--- DATA FOR THIS EXERCISE ---
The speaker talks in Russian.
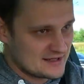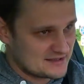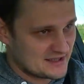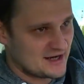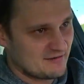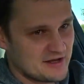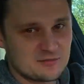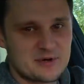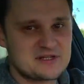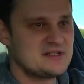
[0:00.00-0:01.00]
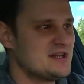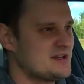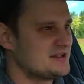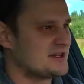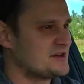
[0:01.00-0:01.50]
Заговорил про
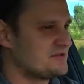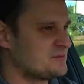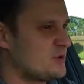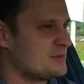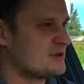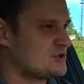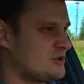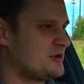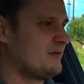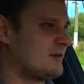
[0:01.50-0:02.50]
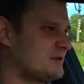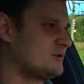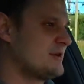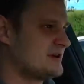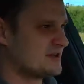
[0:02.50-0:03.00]
сиденье и сразу вспомнил еще одного
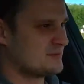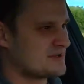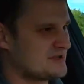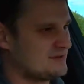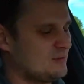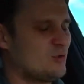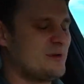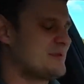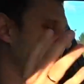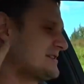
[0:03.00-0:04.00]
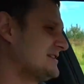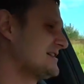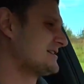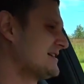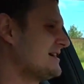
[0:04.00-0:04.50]
конкурента. Мерсед, ой,
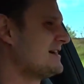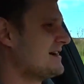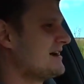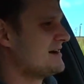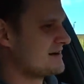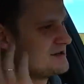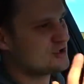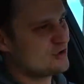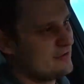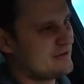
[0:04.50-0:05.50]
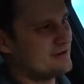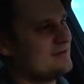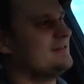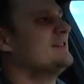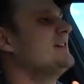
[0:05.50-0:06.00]
Мерседес. Range Rover
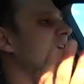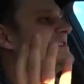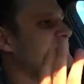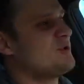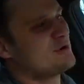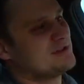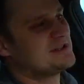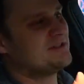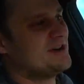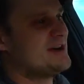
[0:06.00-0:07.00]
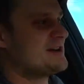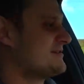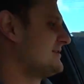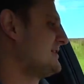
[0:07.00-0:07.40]
Sport SVR.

--- WHAT TO WORK ON ---
Reproduce the data word for word, excluding its pictures.

--- WRITTEN SOLUTION ---
The speaker talks in Russian.
[0:00.00-0:01.00]
[0:01.00-0:01.50]
Заговорил про
[0:01.50-0:02.50]
[0:02.50-0:03.00]
сиденье и сразу вспомнил еще одного
[0:03.00-0:04.00]
[0:04.00-0:04.50]
конкурента. Мерсед, ой,
[0:04.50-0:05.50]
[0:05.50-0:06.00]
Мерседес. Range Rover
[0:06.00-0:07.00]
[0:07.00-0:07.40]
Sport SVR.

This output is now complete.